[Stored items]
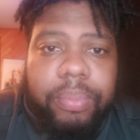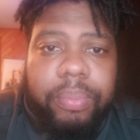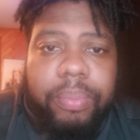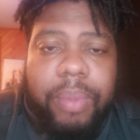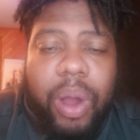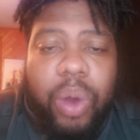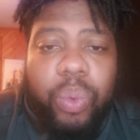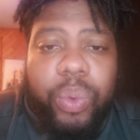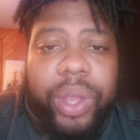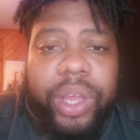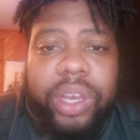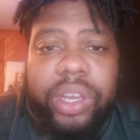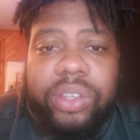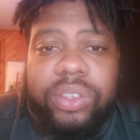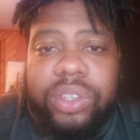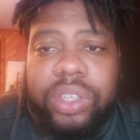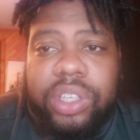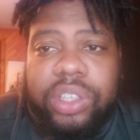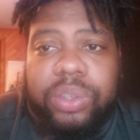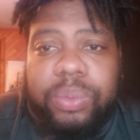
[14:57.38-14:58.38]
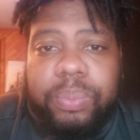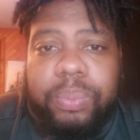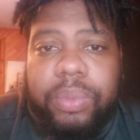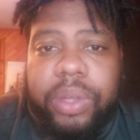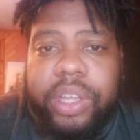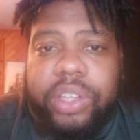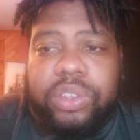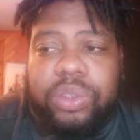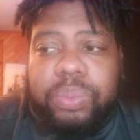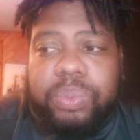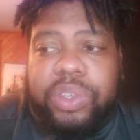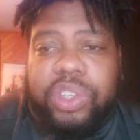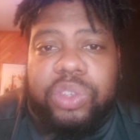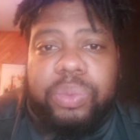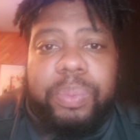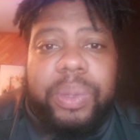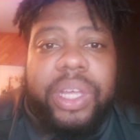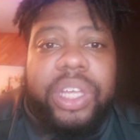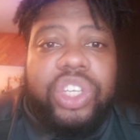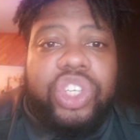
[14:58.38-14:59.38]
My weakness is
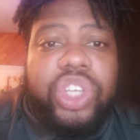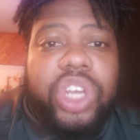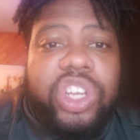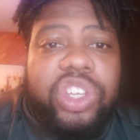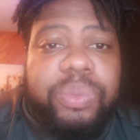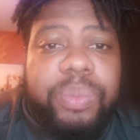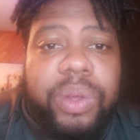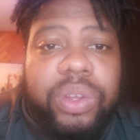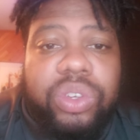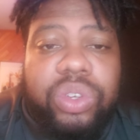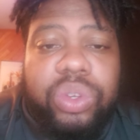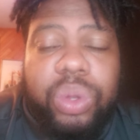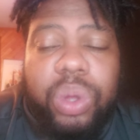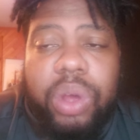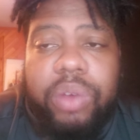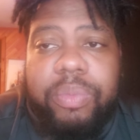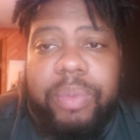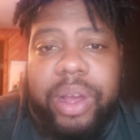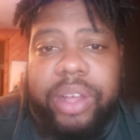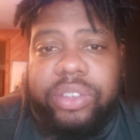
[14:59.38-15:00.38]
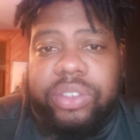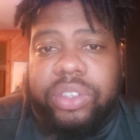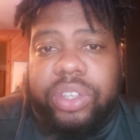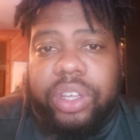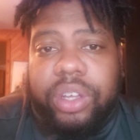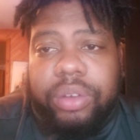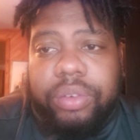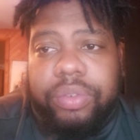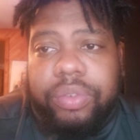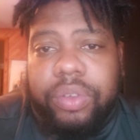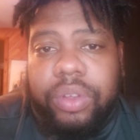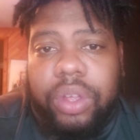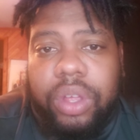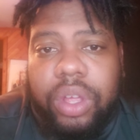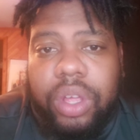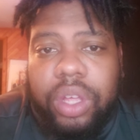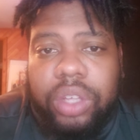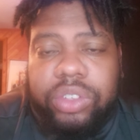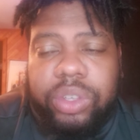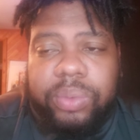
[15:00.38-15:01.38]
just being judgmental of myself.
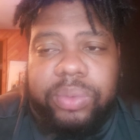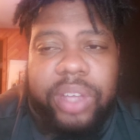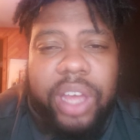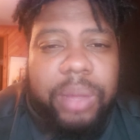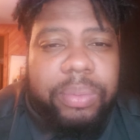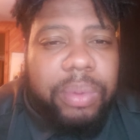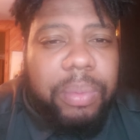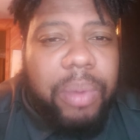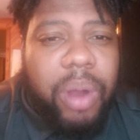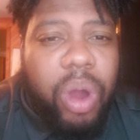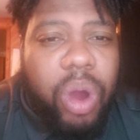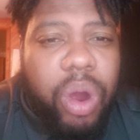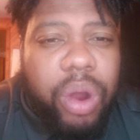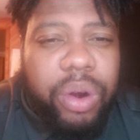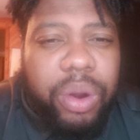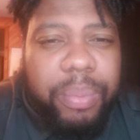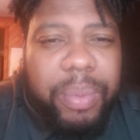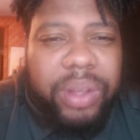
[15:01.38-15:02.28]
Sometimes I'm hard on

[Problem details]
Would you return the data above exactly as written, minus the images?

[Answer]
[14:57.38-14:58.38]
[14:58.38-14:59.38]
My weakness is
[14:59.38-15:00.38]
[15:00.38-15:01.38]
just being judgmental of myself.
[15:01.38-15:02.28]
Sometimes I'm hard on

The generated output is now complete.